Creating a manifest JSON definition

The manifest JSON string defines the C2PA manifest to add to the file.

A sample JSON manifest is provided in tests/fixtures/training.json.

For example:

const std::string manifest_json = R"{
    "claim_generator": "c2pa_c_test/0.1",
    "claim_generator_info": [
      {
        "name": "c2pa-c test",
        "version": "0.1"
      }
    ],
    "assertions": [
    {
      "label": "c2pa.training-mining",
      "data": {
        "entries": {
          "c2pa.ai_generative_training": { "use": "notAllowed" },
          "c2pa.ai_inference": { "use": "notAllowed" },
          "c2pa.ai_training": { "use": "notAllowed" },
          "c2pa.data_mining": { "use": "notAllowed" }
        }
      }
    }
  ]
 };

Creating a Builder

Use the Builder constructor to create a Builder instance.

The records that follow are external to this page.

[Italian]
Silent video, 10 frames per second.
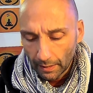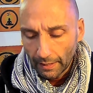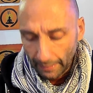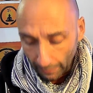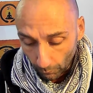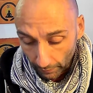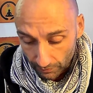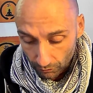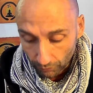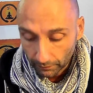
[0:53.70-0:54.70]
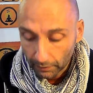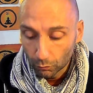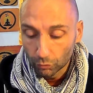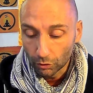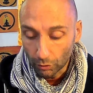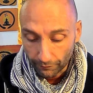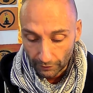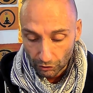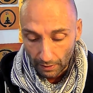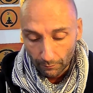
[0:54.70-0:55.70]
È questo che tutti noi
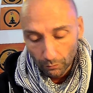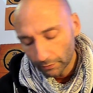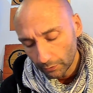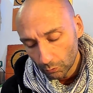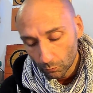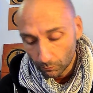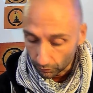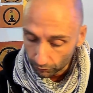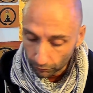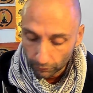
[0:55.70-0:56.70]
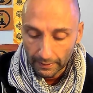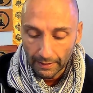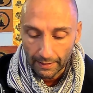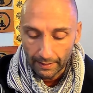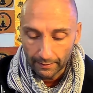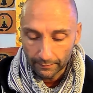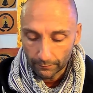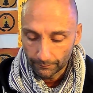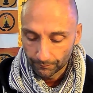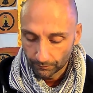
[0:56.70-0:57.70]
facciamo in un modo o nell'altro.
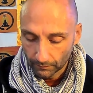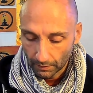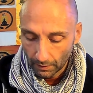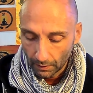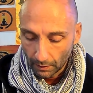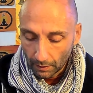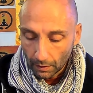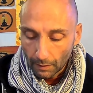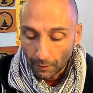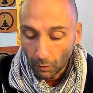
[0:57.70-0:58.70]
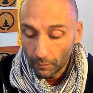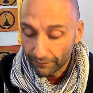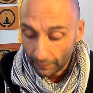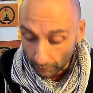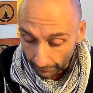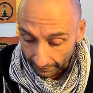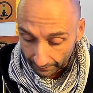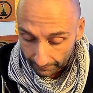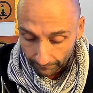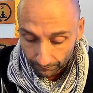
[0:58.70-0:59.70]
Ma come fa una
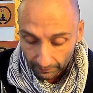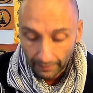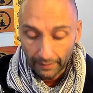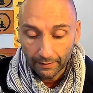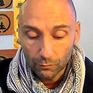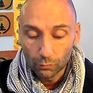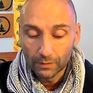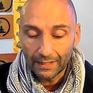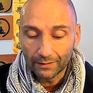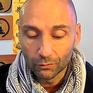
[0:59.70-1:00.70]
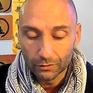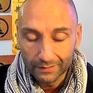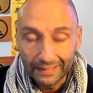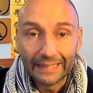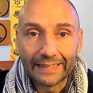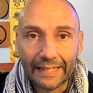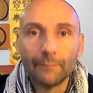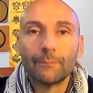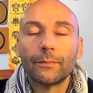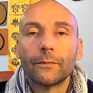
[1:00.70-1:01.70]
mente che è il risultato del
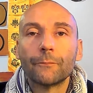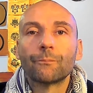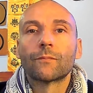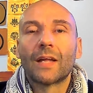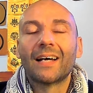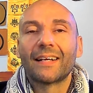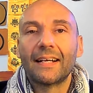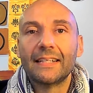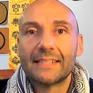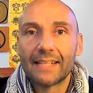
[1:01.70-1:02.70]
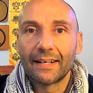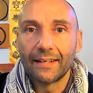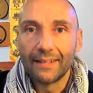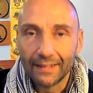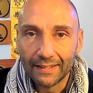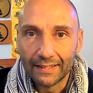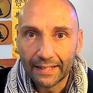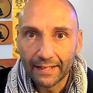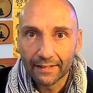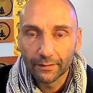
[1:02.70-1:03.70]
tempo a realizzare
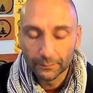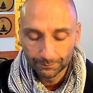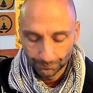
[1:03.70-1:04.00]
l'eterno?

  auto builder = Builder("<MANIFEST_JSON>");

The parameter is:

• <MANIFEST_JSON>- A string in JSON format as as described above, defining the manifest to be generated.

For example:

  auto builder = Builder(manifest_json);

Creating Signer

A sample test signer is provided in the tests folder. It is important that the private key is is kept private. The test signer should only be used for testing and development. In production a the private key should be kept in KMS or another secure environment. The SDK requires the public cert chain to be passed in here.

  Signer signer = Signer("<SIGNING_FUNCTION>","<SIGNING_ALG>", "<PUBLIC_CERTS>", "<TIMESTAMP_URL>");

The parameters are:

• <SIGNING_FUNCTION>- A signing function that returns a signature using <SIGNING_ALG> over the bytes passed in.
• <SIGNING_ALG>- The C2paSigningAlg from c2pa.h associated with the signing function.
• <PUBLIC_CERTS>- A buffer containing the public cert chain.
• <TIMESTAMP_URL>- An optional parameter containing a URL to a public Time Stamp Authority service.

For example:

Signer signer = Signer(test_signer, Es256, certs, "http://timestamp.digicert.com");

Signing and embedding a manifest

  auto manifest_data = builder.sign(image_path, output_path, signer);

The parameters are:

• <SOURCE_ASSET>- A file path or an istream referencing the asset to sign.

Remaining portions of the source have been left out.